Friday, September 23, 2011


Hurry Up and Wait
Laurel Corona
Special Announcement: Laurel had been hoping to travel as the enrichment lecturer on Silversea Cruise Line’s “Silver Cloud,” from September 25 through October 14, traveling from Lisbon to Athens, but her trip has been delayed. Follow her daily blog at www.adventureswithdrcorona.blogspot.com.
Balancing writing with a full time job as a professor at San Diego City College can be a daunting task. I also have a life independent of both those things, which includes tennis and other forms of exercise, time with my wonderful partner, and many miscellaneous things that give me joy.
It’s no wonder then that something very often has to give. These days it has been my writing. I got within seventy-five pages of finishing novel number five, THE INTUITIVE, sometime in early August, and I have gone no further.
My semester at San Diego City College started a month ago, giving me five new classes and more than a hundred and fifty students to get to know by sight and name if nothing more (I’m getting close to recognizing them all!) This week I have dealt with the onslaught of first papers and exams. Of course teaching has to come first. It is my livelihood, above all, but I am one of the truly fortunate souls who can say loud and clear that I LOVE MY JOB!
As an author, though, being too busy to write is a problem. I think most, if not all, authors would agree that we need the continuity provided by regular time to write.
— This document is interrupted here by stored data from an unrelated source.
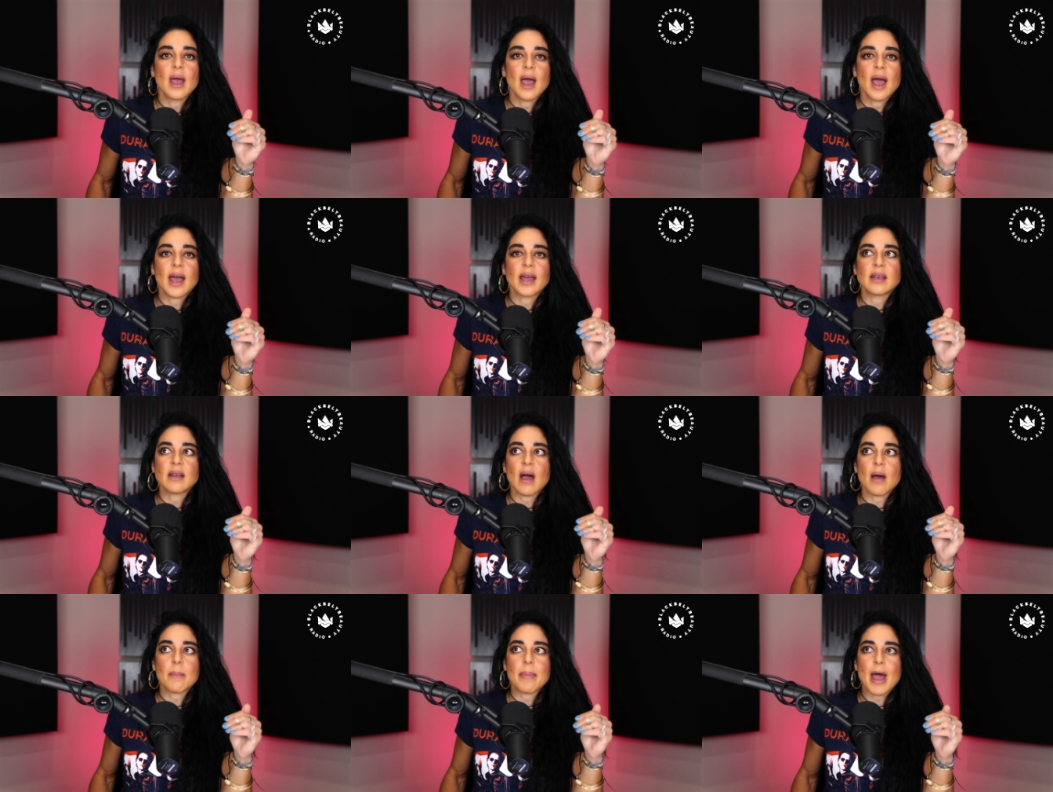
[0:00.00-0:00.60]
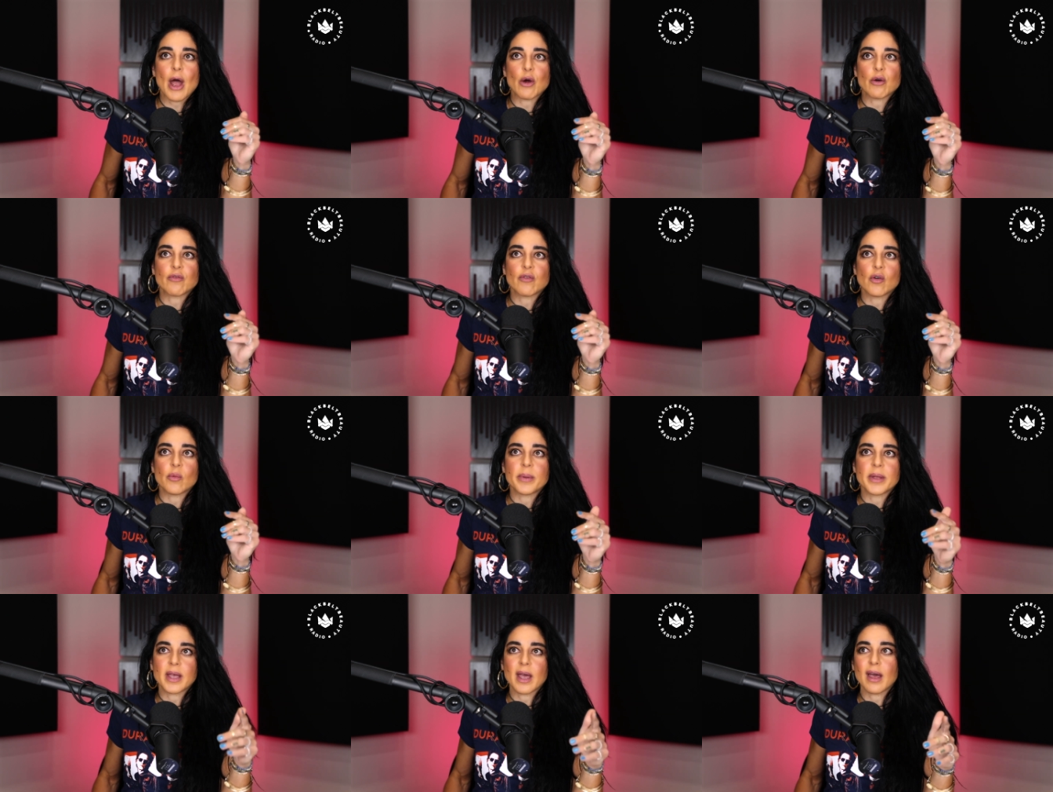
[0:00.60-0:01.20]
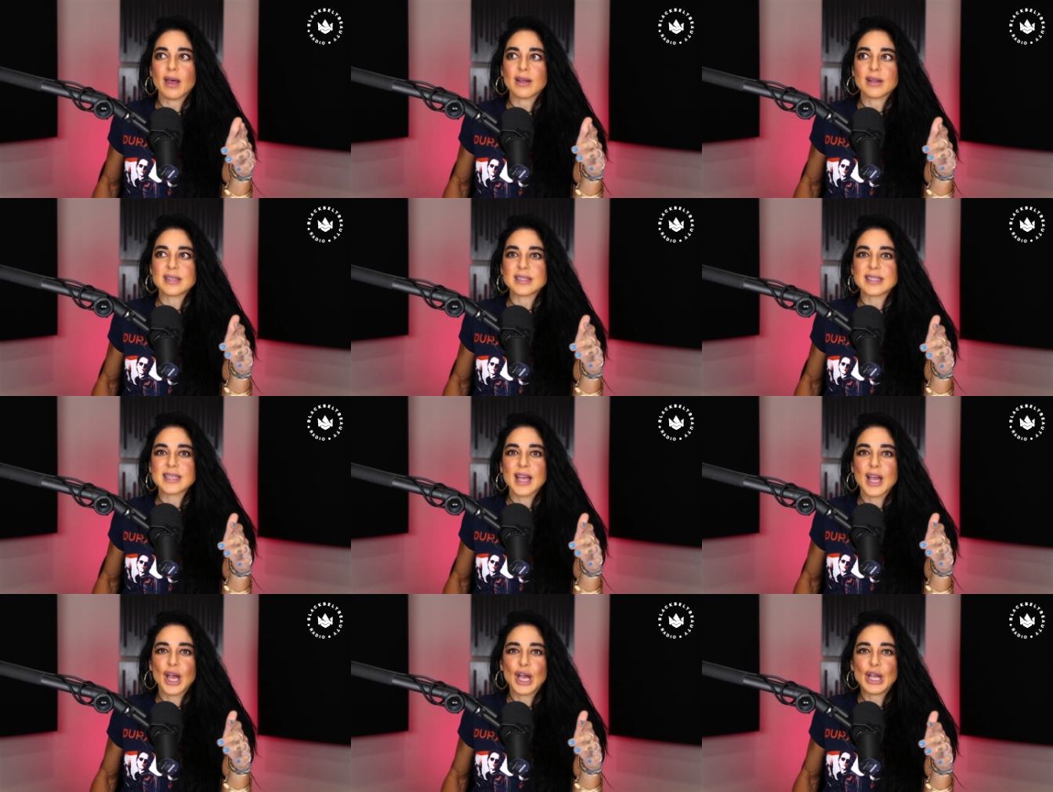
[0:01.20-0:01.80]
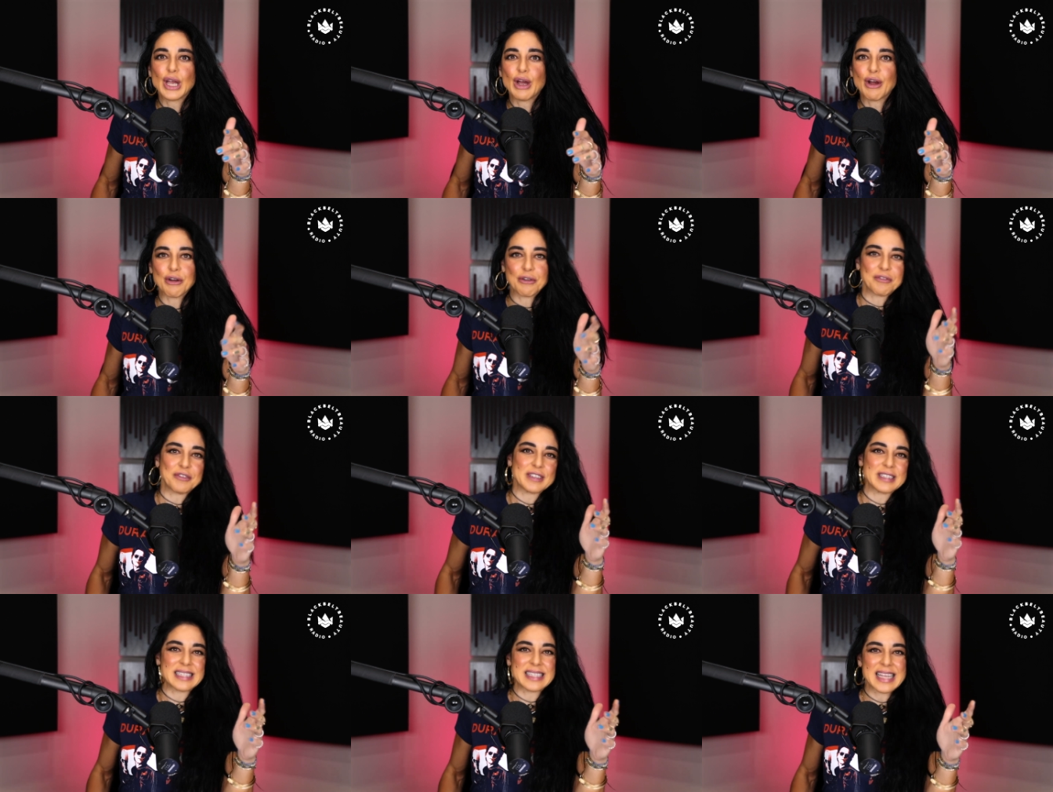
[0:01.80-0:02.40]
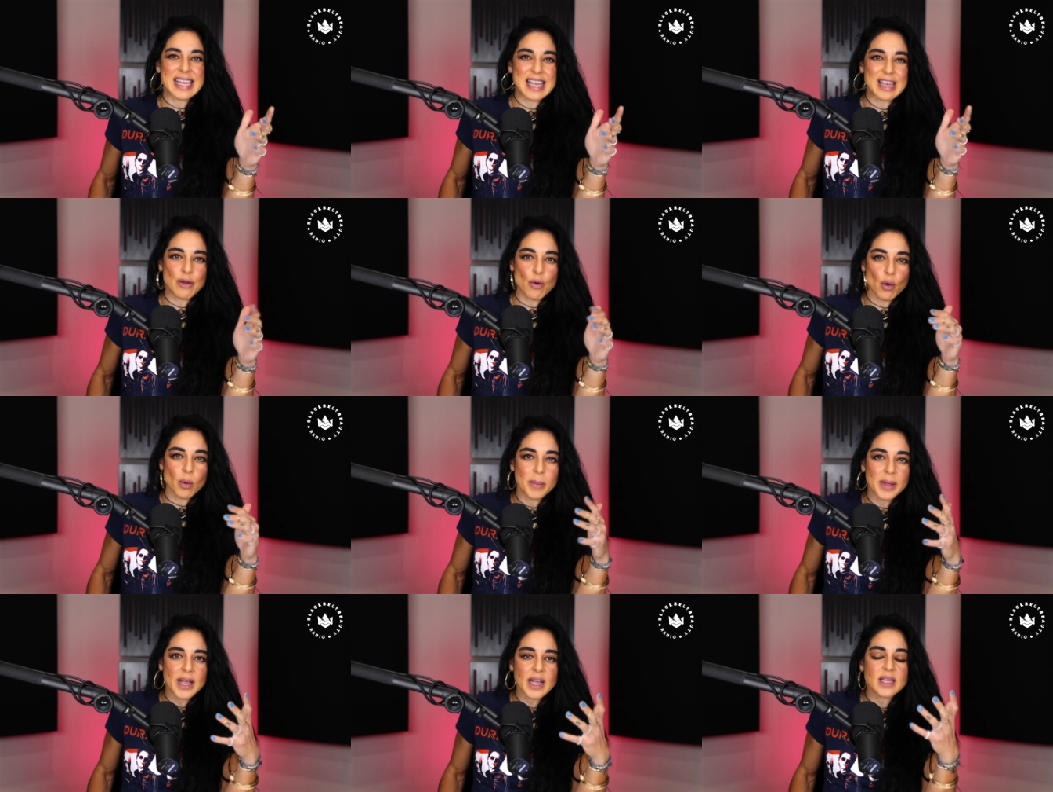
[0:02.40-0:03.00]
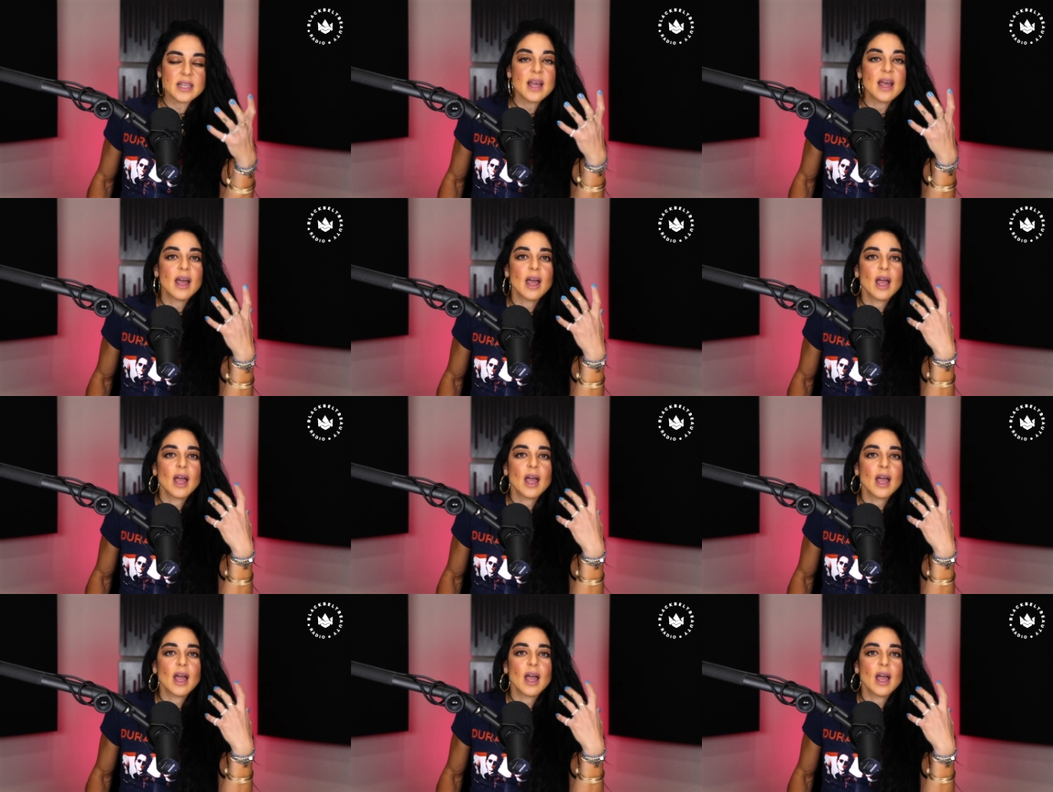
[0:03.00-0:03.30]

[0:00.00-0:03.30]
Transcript: and not powerful because her physique or because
A book is like a carnival ride or a speeding train--it is best to hang on and keep going, and very hard to jump back on.
But no one, not even a full time writer, has the luxury of writing without distractions and outside demands. Read Caitlin Rother’s blog from last week if you want to get an idea how crazy it can get.
I accept and live with the fact that there are going to be times that a month or two may pass without any progress on something I care very much about. What is harder to deal with is the reluctance that sets in when I begin to have a little time again. The book starts to scare me. I’m reluctant to go back because writing is an emotionally wrenching and physically exhausting form of work, and in some ways it’s been a relief not to be able to do it for a while.
But those feelings pass, and I always discover that I love being home again inside my manuscript. “Hello,” I say to my heroine and all the characters around her whom I have come to enjoy, appreciate, and love. “I’ve missed you.”
I can almost hear them saying that they’ve missed me too. After all, they need me to unlock the door so they can come out and meet the rest of you when the book is published.
So here’s some advice for writers and would-be writers with busy lives:
Take another look at manuscripts you have let gather dust. They may not be abandoned, just on hiatus. Maybe you’ll decide they’re worth no more than a good laugh, and maybe you’ll find you are ready to re-engage now that you’ve gotten some distance and are (you can always hope!) a bit wiser as well.
If you can’t go into a project for long spells of uninterrupted time, it may be more productive to stick to editing of things you’ve already drafted. First drafts take a special intensity of focus and can’t really be done in a spare hour. Editing, however, can benefit from not staying with it too long, because it you aren’t fresh you’ll probably have to repeat the effort. Heavy editing (i.e. substantial rewriting) is more akin to drafting than to lighter editing, but nevertheless, I’ve found that once a scene is written, even if I have only an hour I can get some very circumscribed heavy editing done.
And advice for every stage of the writing process and every writer out there: don’t beat yourself up about anything, ever. You are putting good into the world with every keystroke, and your work is a blessing.

2 comments:

Marjorie Hart said...

Thanks, Laurel, great advice! Have a super trip, too!

Zoe Ghahremani said...

Great advice, Laurel. Thanks. This is just what I needed to keep on working on my next novel, The Moon Daughter, before it gathers too much dust.